● Provided records:
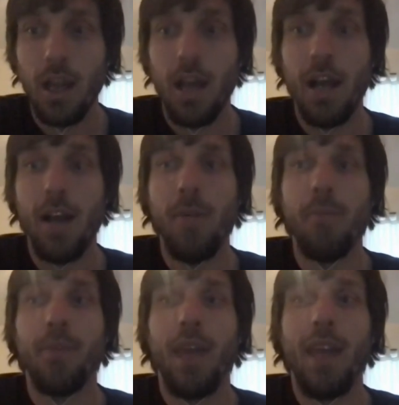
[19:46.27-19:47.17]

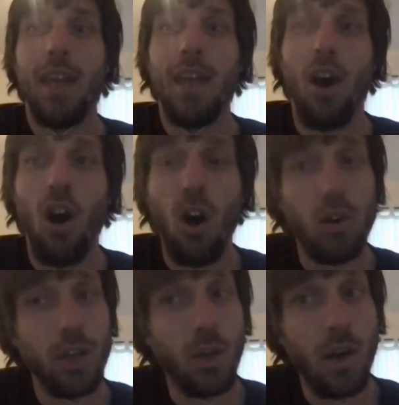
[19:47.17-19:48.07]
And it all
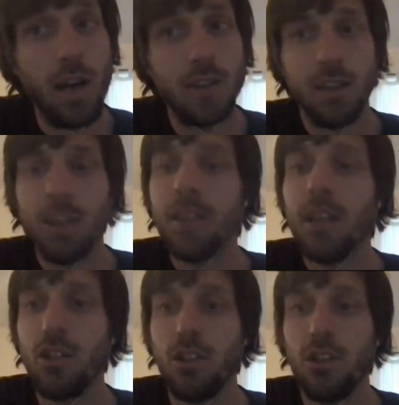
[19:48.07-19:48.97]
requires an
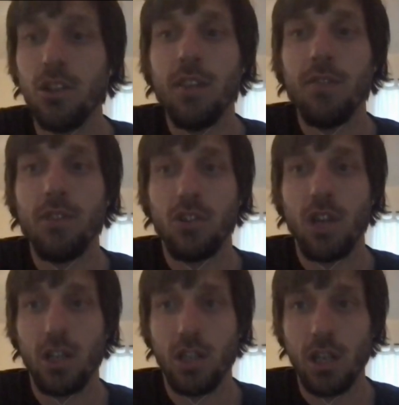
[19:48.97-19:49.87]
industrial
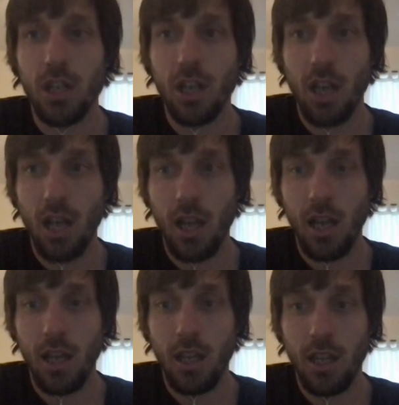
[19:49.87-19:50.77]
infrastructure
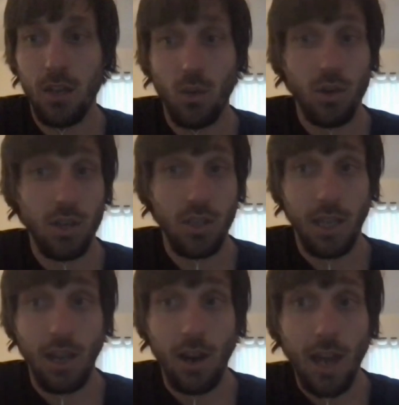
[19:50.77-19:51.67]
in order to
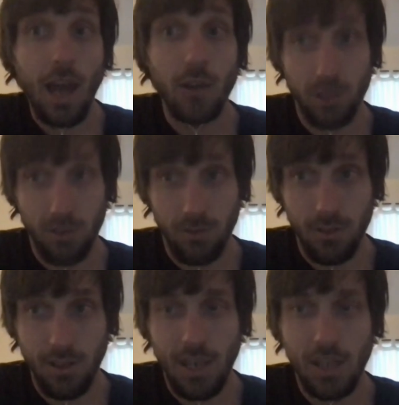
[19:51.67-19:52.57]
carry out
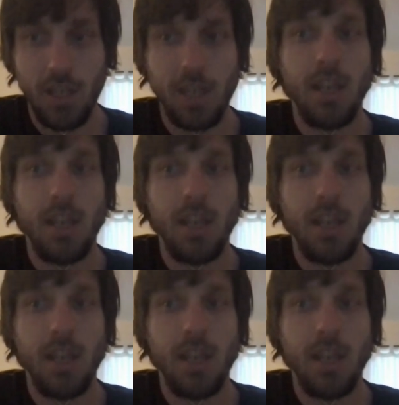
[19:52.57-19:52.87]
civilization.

● Work to be completed: Leave the pictures out, then print every entry exactly as it reads.

● Solution to this problem:
[19:46.27-19:47.17]

[19:47.17-19:48.07]
And it all
[19:48.07-19:48.97]
requires an
[19:48.97-19:49.87]
industrial
[19:49.87-19:50.77]
infrastructure
[19:50.77-19:51.67]
in order to
[19:51.67-19:52.57]
carry out
[19:52.57-19:52.87]
civilization.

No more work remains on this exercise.